La dernière de « Comme si je savais pas » a fait vœu d’abstinence pour se replonger dans une tranche non alcoolisée de l’histoire des Etats-Unis : la prohibition.

Origines

La prohibition, c’est l’interdiction de la fabrication, du commerce et de la consommation d’alcool. C’est surtout un phénomène lié aux Etats-Unis, dans la première moitié du 20e siècle, mais on peut aussi citer le Canada, la Finlande et la Russie.

Aux Etats-Unis, la prohibition a découlé du mouvement de tempérance, créé au 18e siècle par les pasteurs presbytériens.
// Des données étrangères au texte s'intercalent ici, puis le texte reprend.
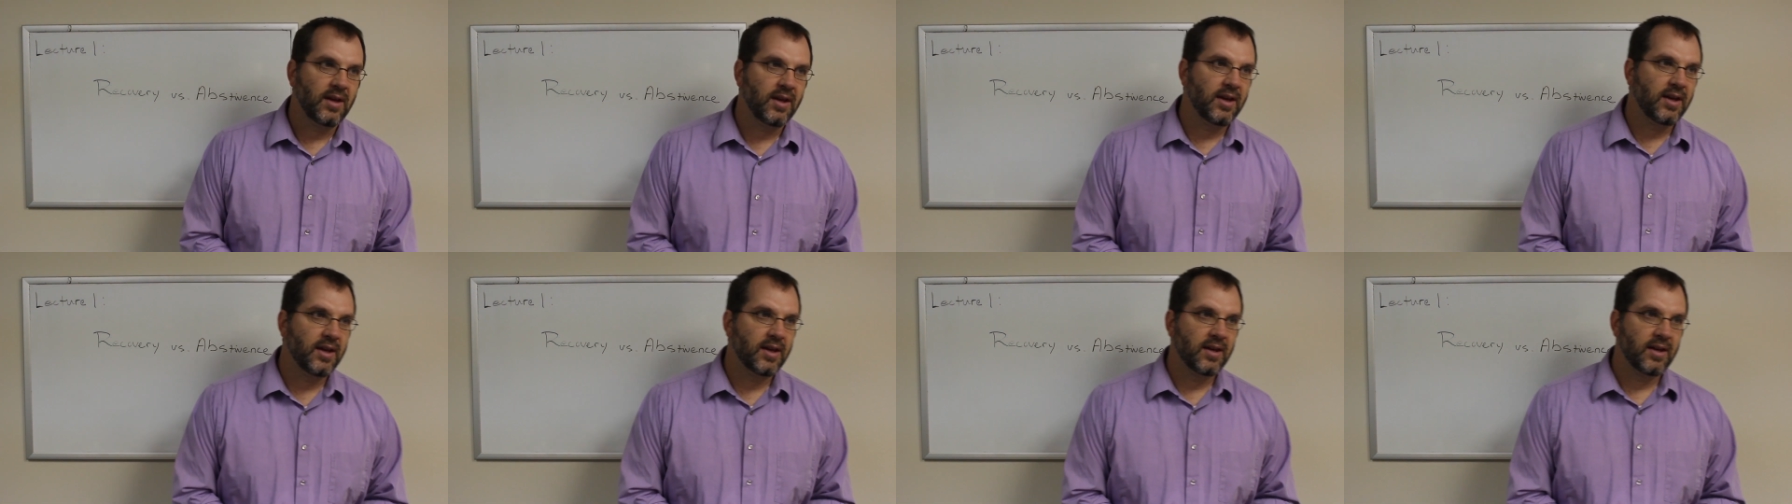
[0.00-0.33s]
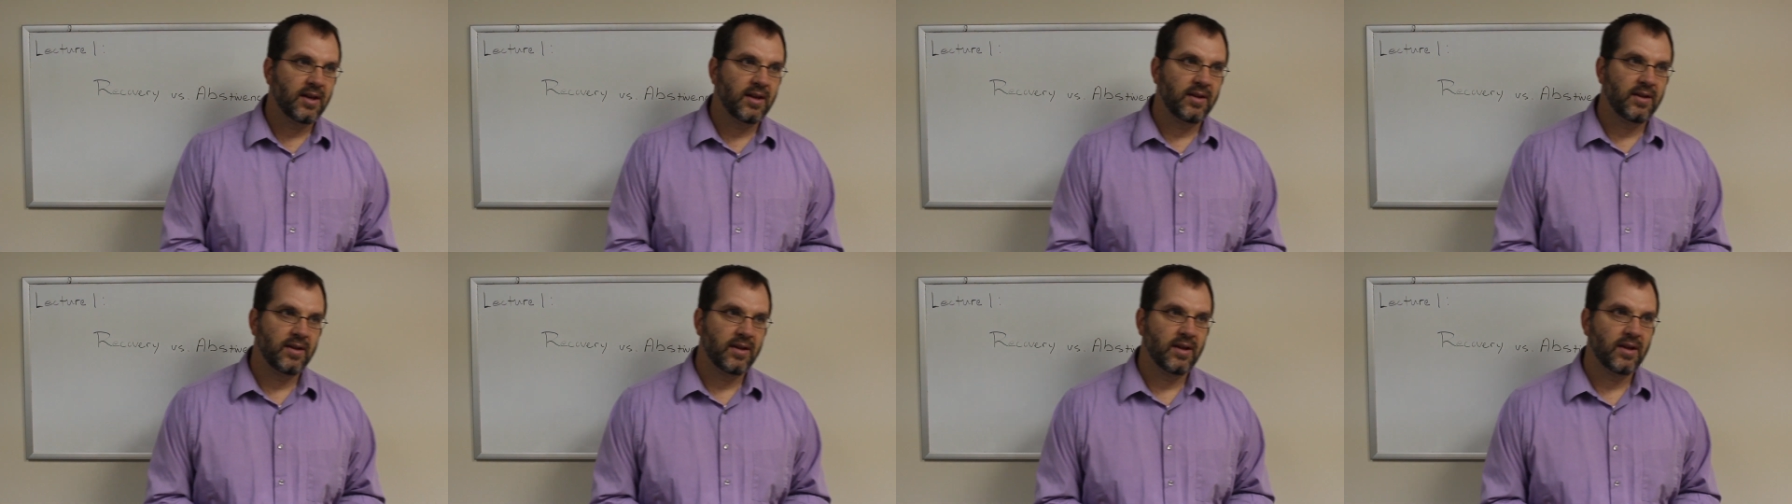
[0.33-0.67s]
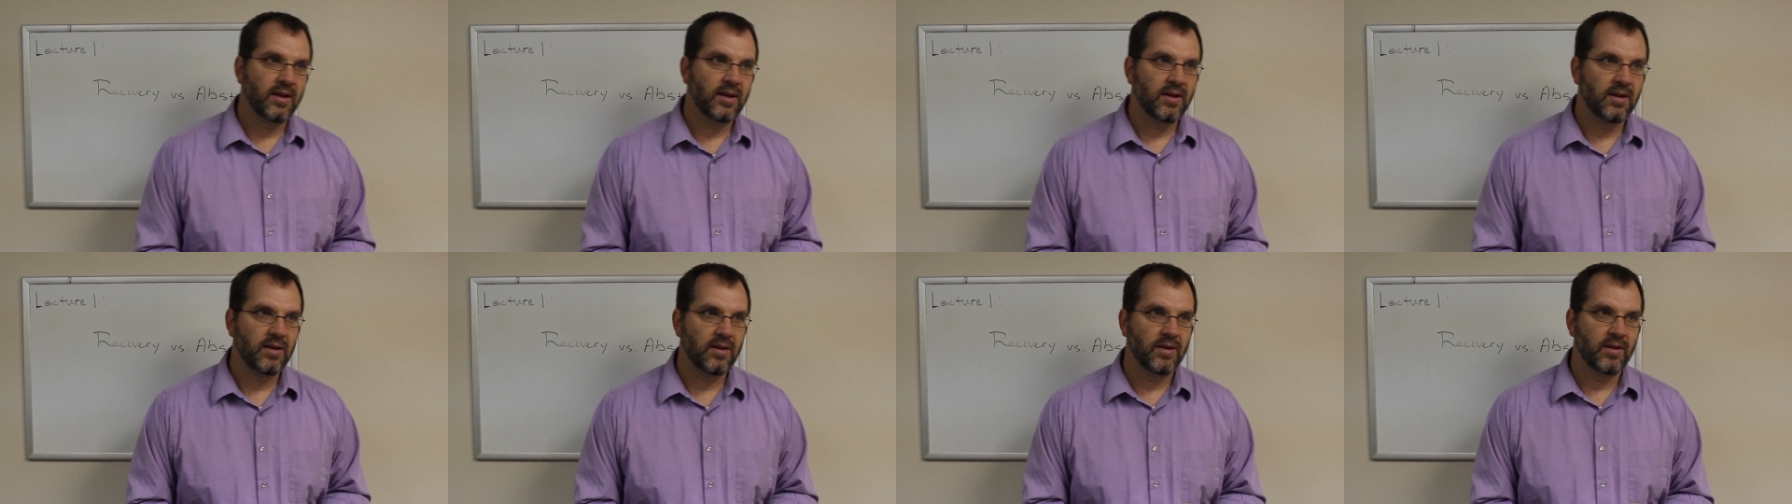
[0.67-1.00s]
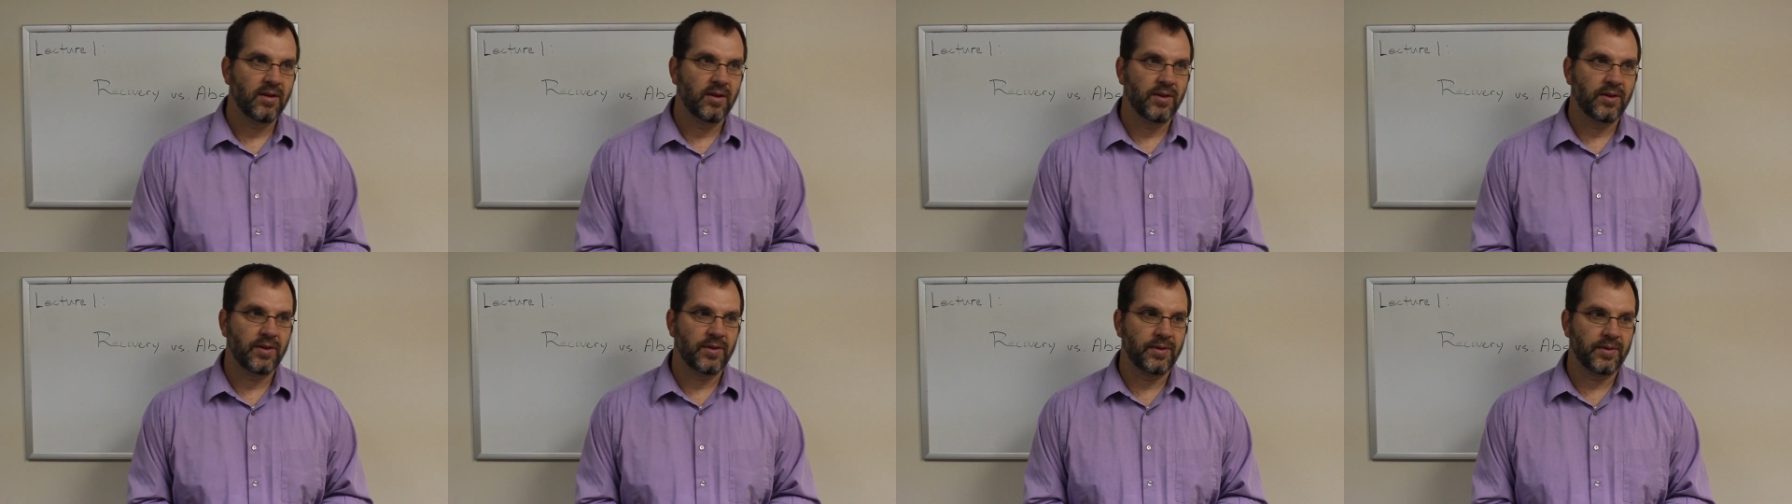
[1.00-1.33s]
And
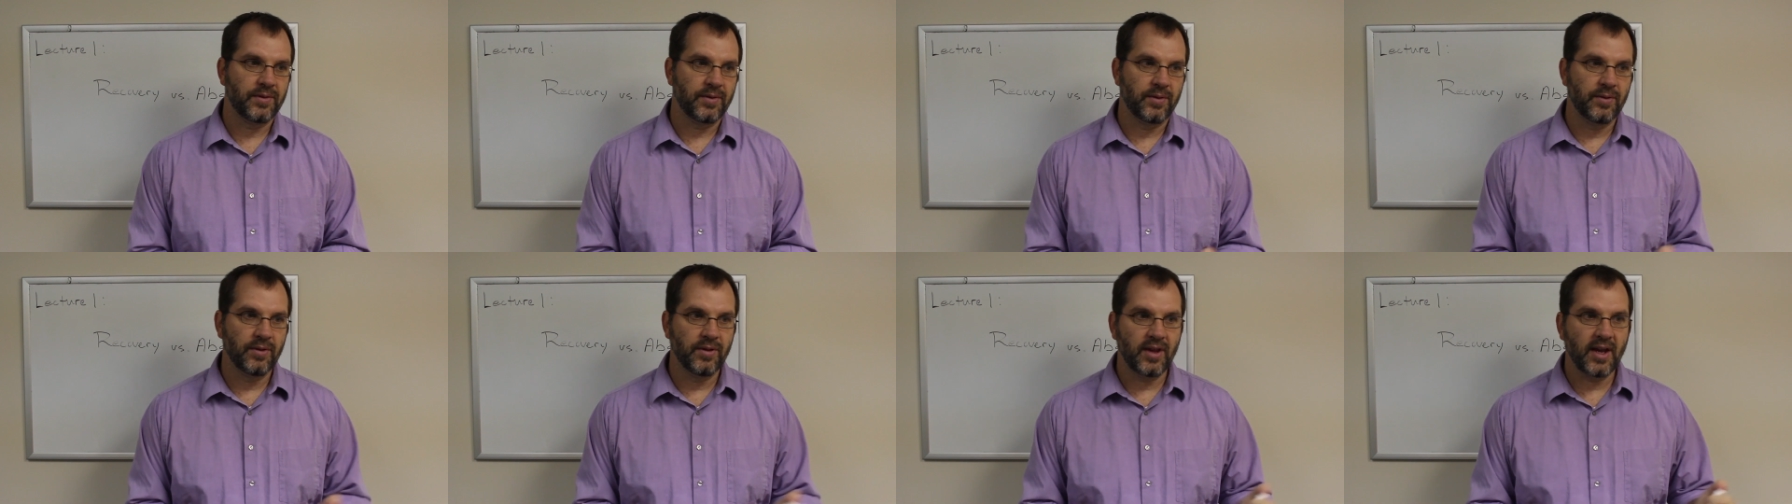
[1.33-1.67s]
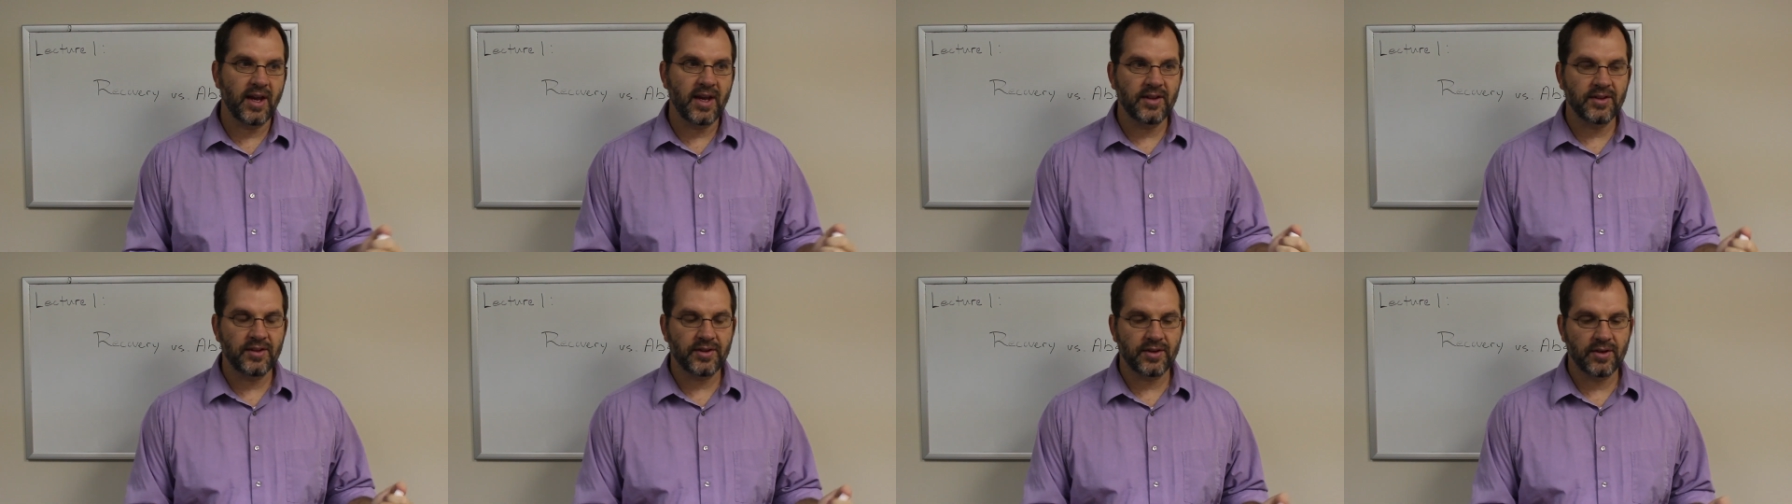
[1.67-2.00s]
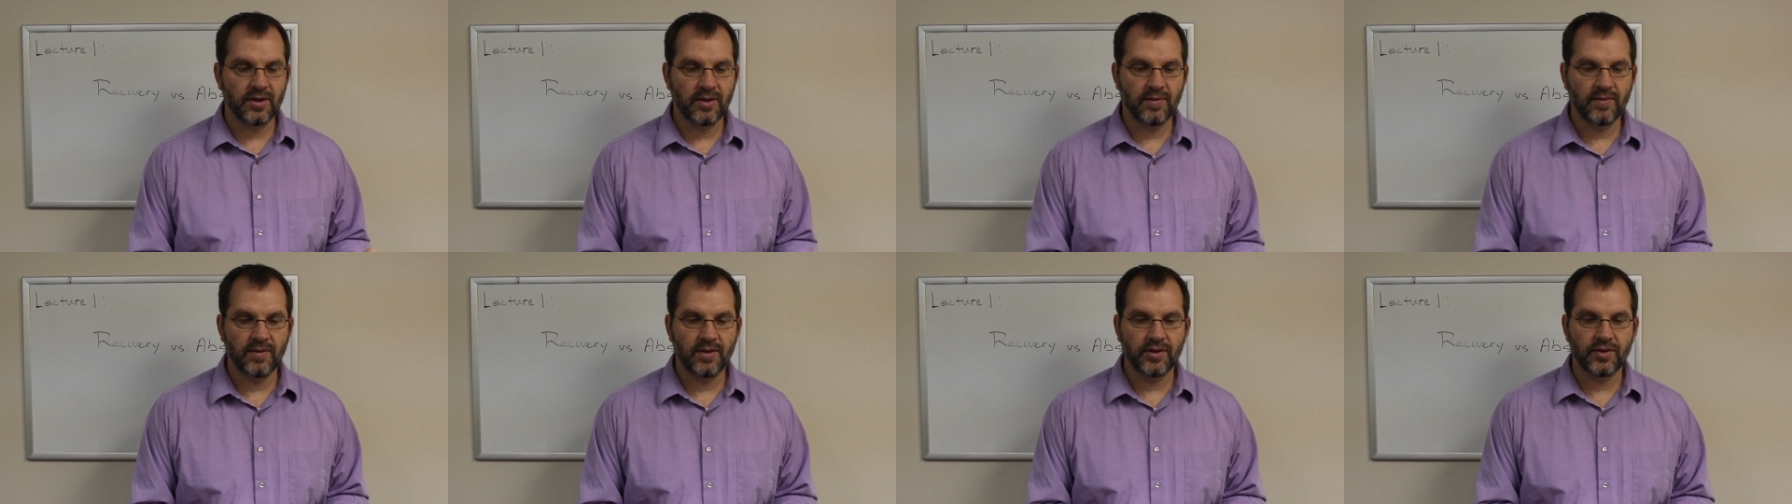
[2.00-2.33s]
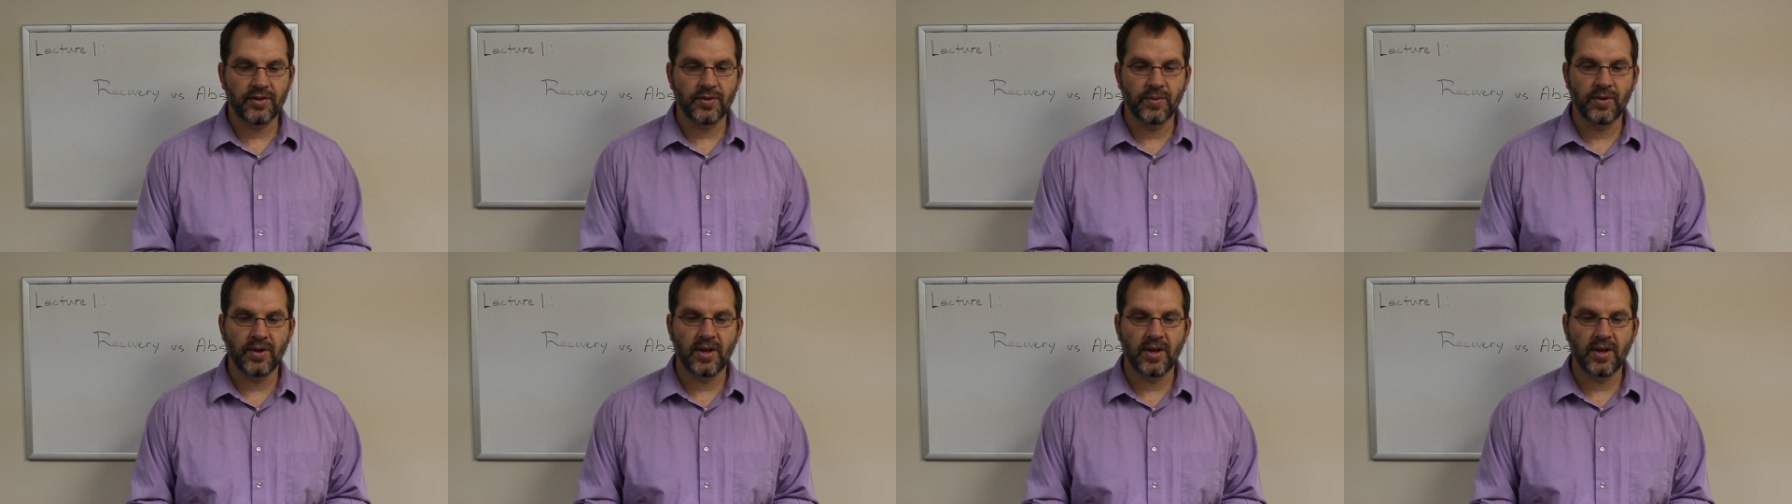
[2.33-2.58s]
through that service,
L’alcool était désigné comme le responsable des violences conjugales et de la pauvreté. Les hommes d’église se sont très tôt mis à prêcher contre la consommation de cette invention démoniaque.

Le Maine fut le premier Etat américain à devenir un « dry state », un Etat sec, avec l’instauration de la prohibition en 1851. L’alcool faisait alors l’objet d’une véritable chasse aux sorcières, avec les femmes qui manifestaient devant les saloons des « wet states », les Etats sans prohibition. En fait, ce sont surtout les femmes qui ont œuvré pour que l’interdiction de l’alcool se généralise partout. Les eaux de vie ont rapidement été considérées comme un obstacle à l’émancipation féminine et au droit de vote. L’alcool, un bouc émissaire tout trouvé. On peut retenir cette formule : femme + religion = prohibition.

Evolution

De plus en plus d’Etats sont devenus « secs ». En 1916, 26 sur 48 ont interdit l’alcool. A l’époque, les brasseries américaines étaient souvent tenues par des Allemands. Mais durant la Première guerre mondiale, la germanophobie s’est répandue. Et elle a contribué au développement de la prohibition. En 1919, le Volstead Act a interdit sur tout le territoire américain la fabrication, la vente et le transport de boissons qui contiennent plus de 0,5% d’alcool. Exceptions : les médicaments, le vin des offices religieux et les boissons préparées à la maison.